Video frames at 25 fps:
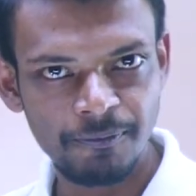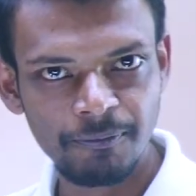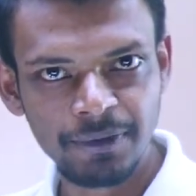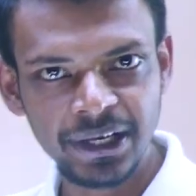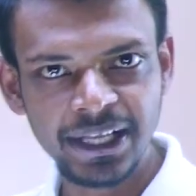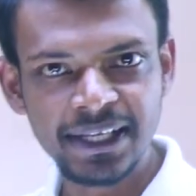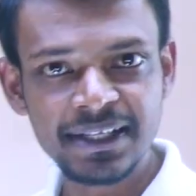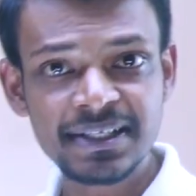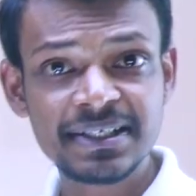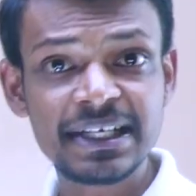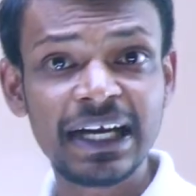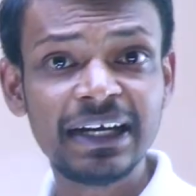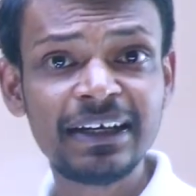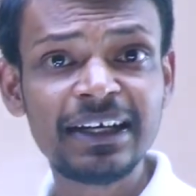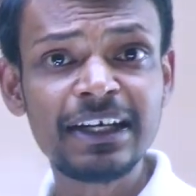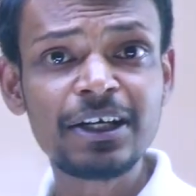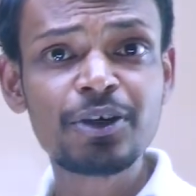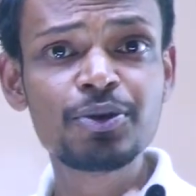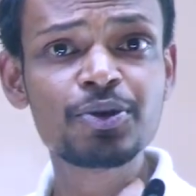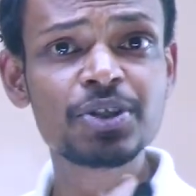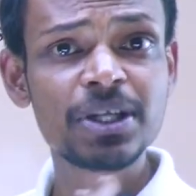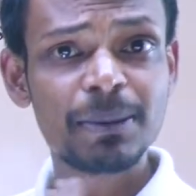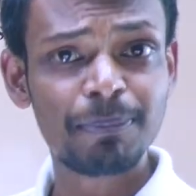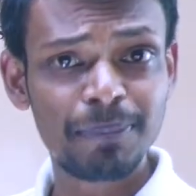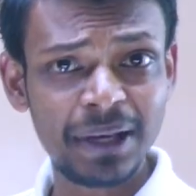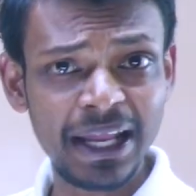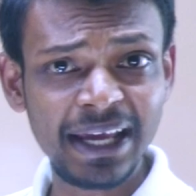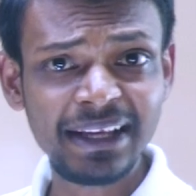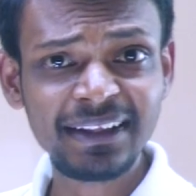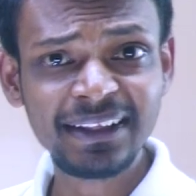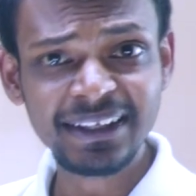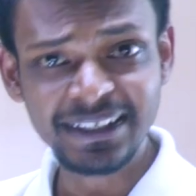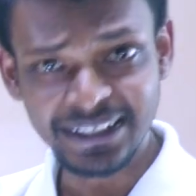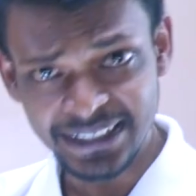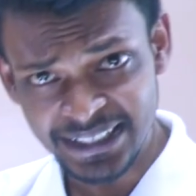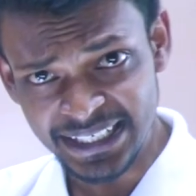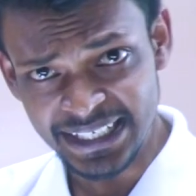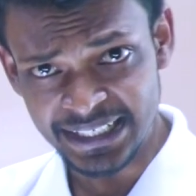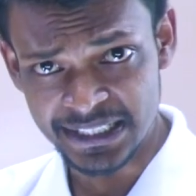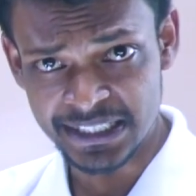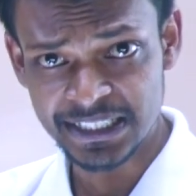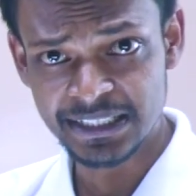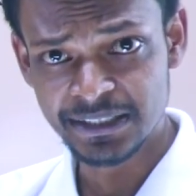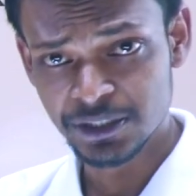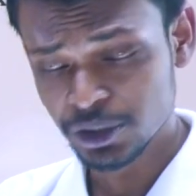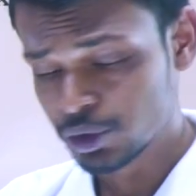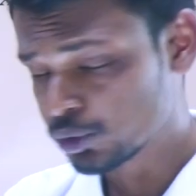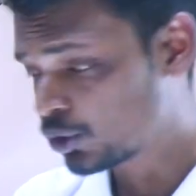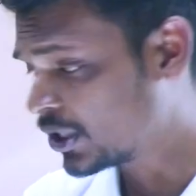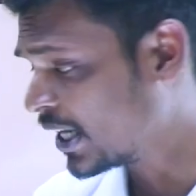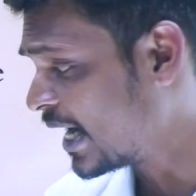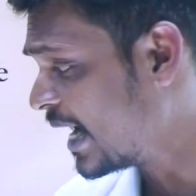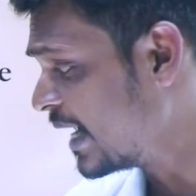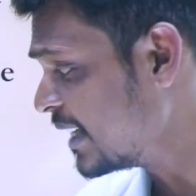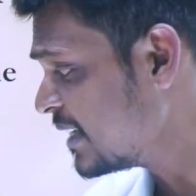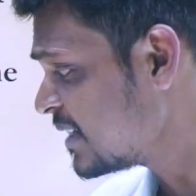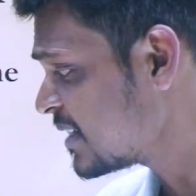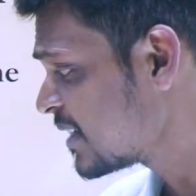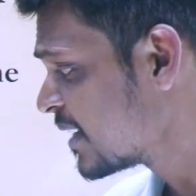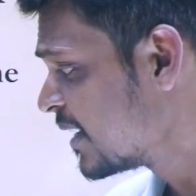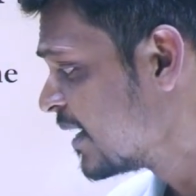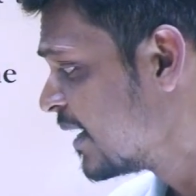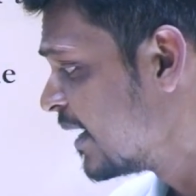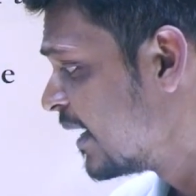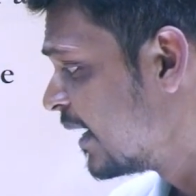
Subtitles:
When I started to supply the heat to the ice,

—————

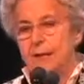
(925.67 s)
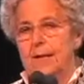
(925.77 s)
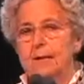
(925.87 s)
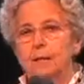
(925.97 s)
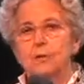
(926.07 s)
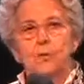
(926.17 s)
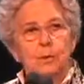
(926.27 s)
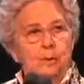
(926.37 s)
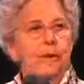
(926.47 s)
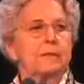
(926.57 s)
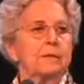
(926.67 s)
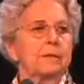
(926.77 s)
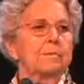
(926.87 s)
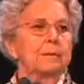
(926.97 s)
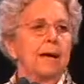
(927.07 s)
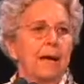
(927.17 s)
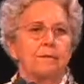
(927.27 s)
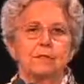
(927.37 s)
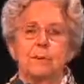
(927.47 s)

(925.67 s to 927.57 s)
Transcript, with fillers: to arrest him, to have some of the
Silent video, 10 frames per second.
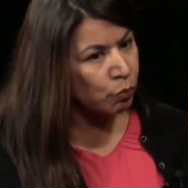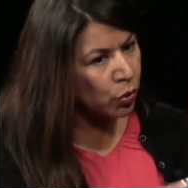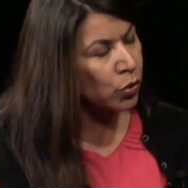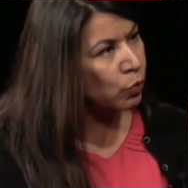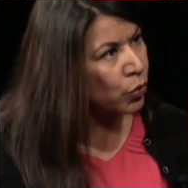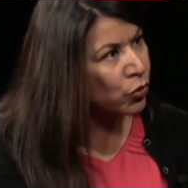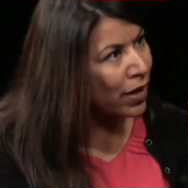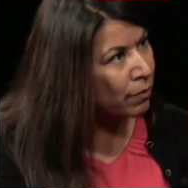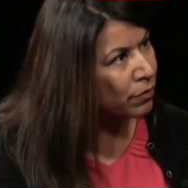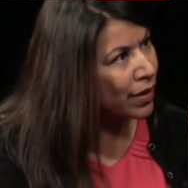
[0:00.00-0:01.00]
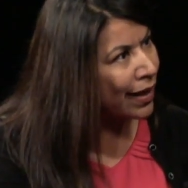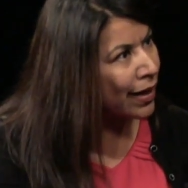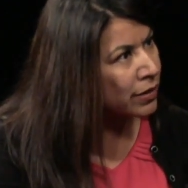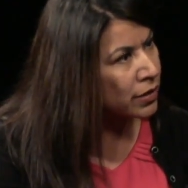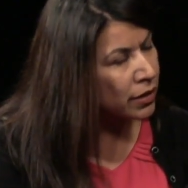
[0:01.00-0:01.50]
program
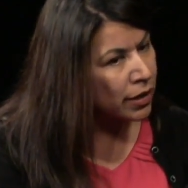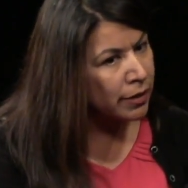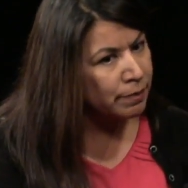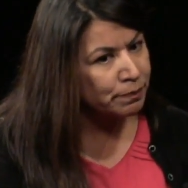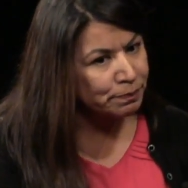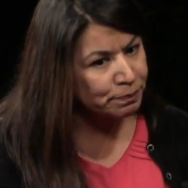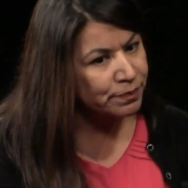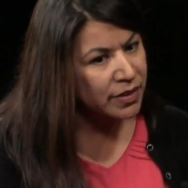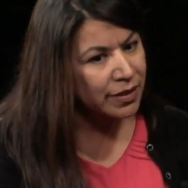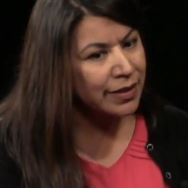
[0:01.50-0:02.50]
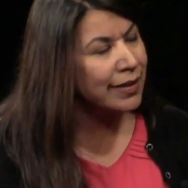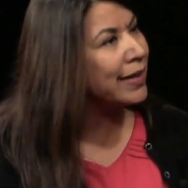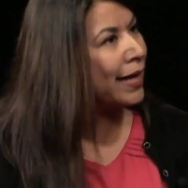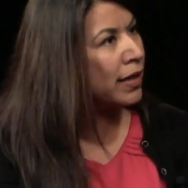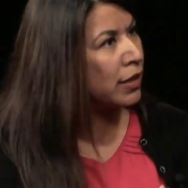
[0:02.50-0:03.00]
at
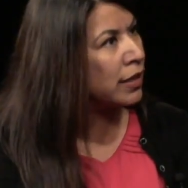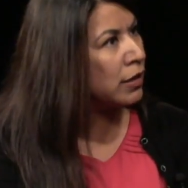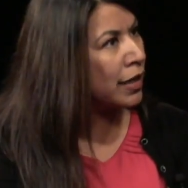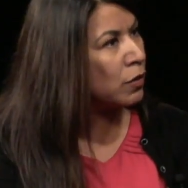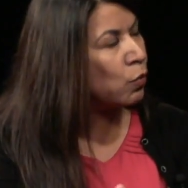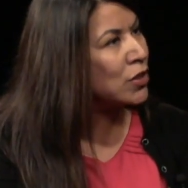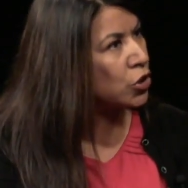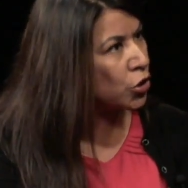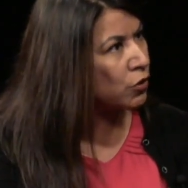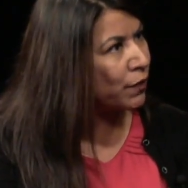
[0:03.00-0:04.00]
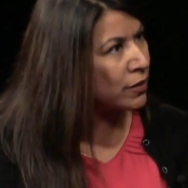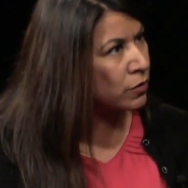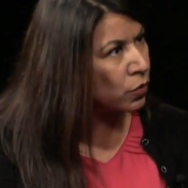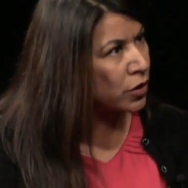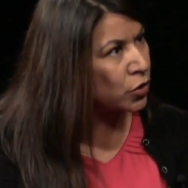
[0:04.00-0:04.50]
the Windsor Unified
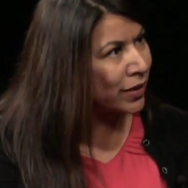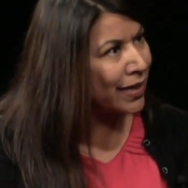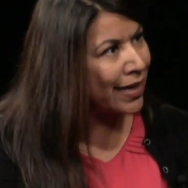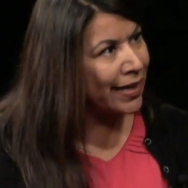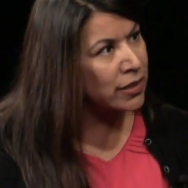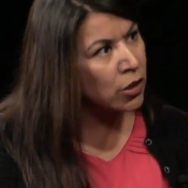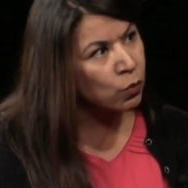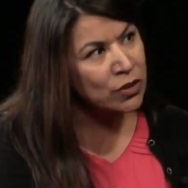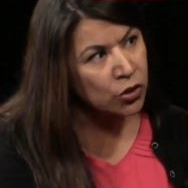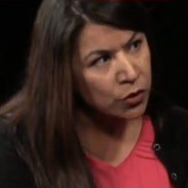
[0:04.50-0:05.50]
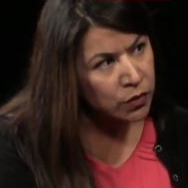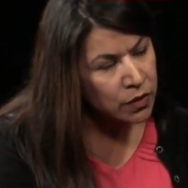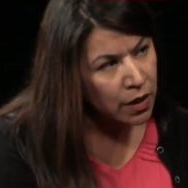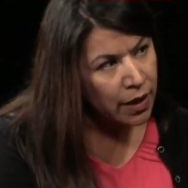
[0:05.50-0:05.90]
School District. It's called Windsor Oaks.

—————

EXERCISE DESCRIPTION:
Look through the entries above; copy each line where the string "frames" appears.

RESULT FOR THIS EXERCISE:
Video frames at 25 fps:
Silent video, 10 frames per second.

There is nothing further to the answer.